Data for processing:
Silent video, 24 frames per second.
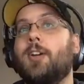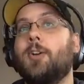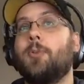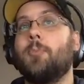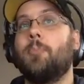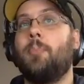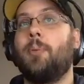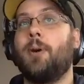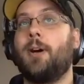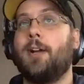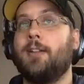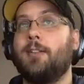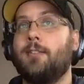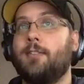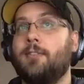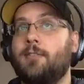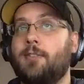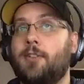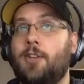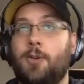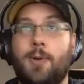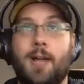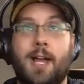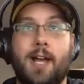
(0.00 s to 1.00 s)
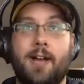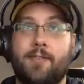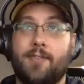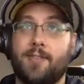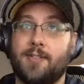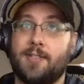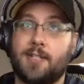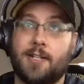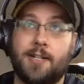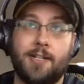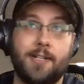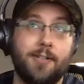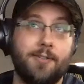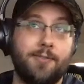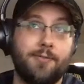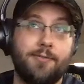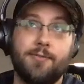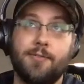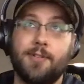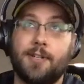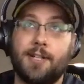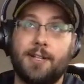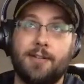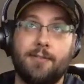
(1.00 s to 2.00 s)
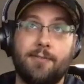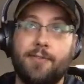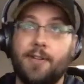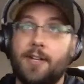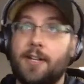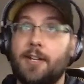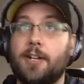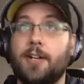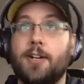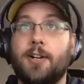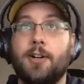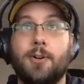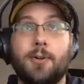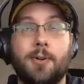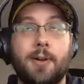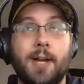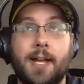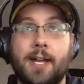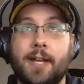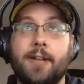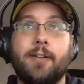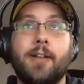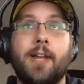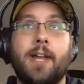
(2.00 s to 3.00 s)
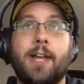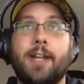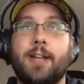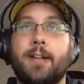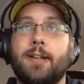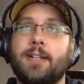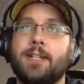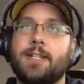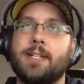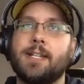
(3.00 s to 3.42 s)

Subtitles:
but you have a ton of video and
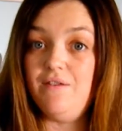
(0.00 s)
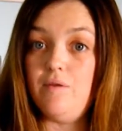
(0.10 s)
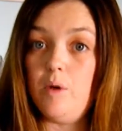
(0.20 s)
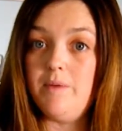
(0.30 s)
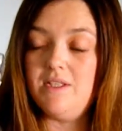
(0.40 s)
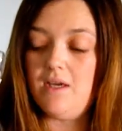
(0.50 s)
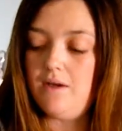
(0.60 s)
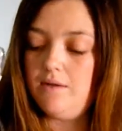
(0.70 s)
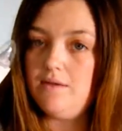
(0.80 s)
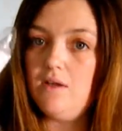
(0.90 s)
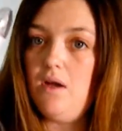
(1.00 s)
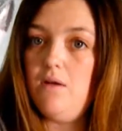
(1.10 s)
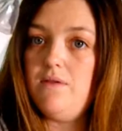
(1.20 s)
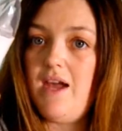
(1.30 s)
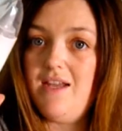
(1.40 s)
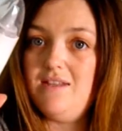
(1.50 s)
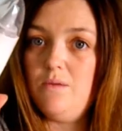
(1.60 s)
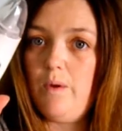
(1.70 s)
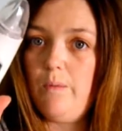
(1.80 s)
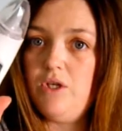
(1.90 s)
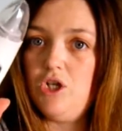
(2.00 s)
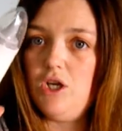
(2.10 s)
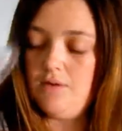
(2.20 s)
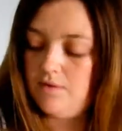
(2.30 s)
thermometer, so that is the one we chose.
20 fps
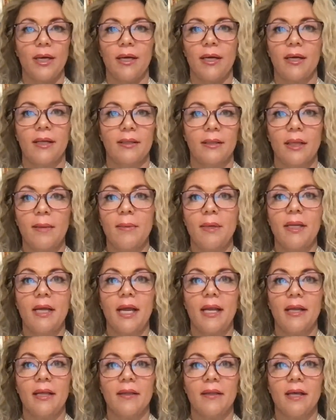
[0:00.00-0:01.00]

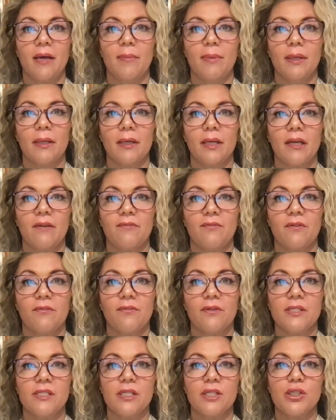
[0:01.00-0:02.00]
eliminating the ability for
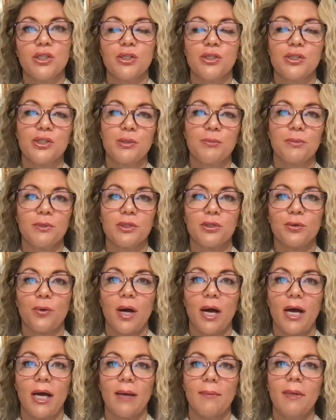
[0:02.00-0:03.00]
physicians to
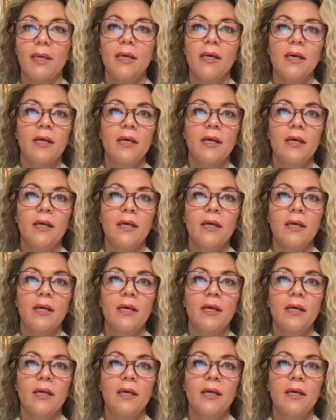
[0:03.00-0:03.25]
prescribe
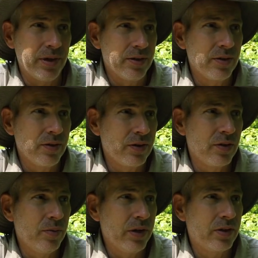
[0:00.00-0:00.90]
but there's only
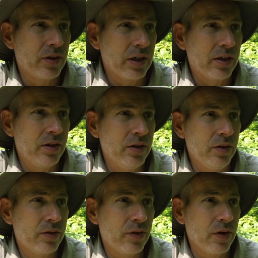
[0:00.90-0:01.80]
so much I can do
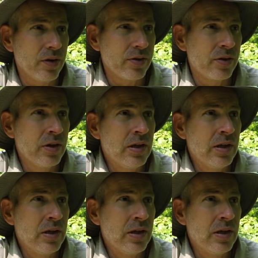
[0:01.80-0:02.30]
as far as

Task instructions: Above is a listing with pictures. Write it out exactly without them.

Task result:
Silent video, 24 frames per second.
(0.00 s to 1.00 s)
(1.00 s to 2.00 s)
(2.00 s to 3.00 s)
(3.00 s to 3.42 s)

Subtitles:
but you have a ton of video and
(0.00 s)
(0.10 s)
(0.20 s)
(0.30 s)
(0.40 s)
(0.50 s)
(0.60 s)
(0.70 s)
(0.80 s)
(0.90 s)
(1.00 s)
(1.10 s)
(1.20 s)
(1.30 s)
(1.40 s)
(1.50 s)
(1.60 s)
(1.70 s)
(1.80 s)
(1.90 s)
(2.00 s)
(2.10 s)
(2.20 s)
(2.30 s)
thermometer, so that is the one we chose.
20 fps
[0:00.00-0:01.00]

[0:01.00-0:02.00]
eliminating the ability for
[0:02.00-0:03.00]
physicians to
[0:03.00-0:03.25]
prescribe
[0:00.00-0:00.90]
but there's only
[0:00.90-0:01.80]
so much I can do
[0:01.80-0:02.30]
as far as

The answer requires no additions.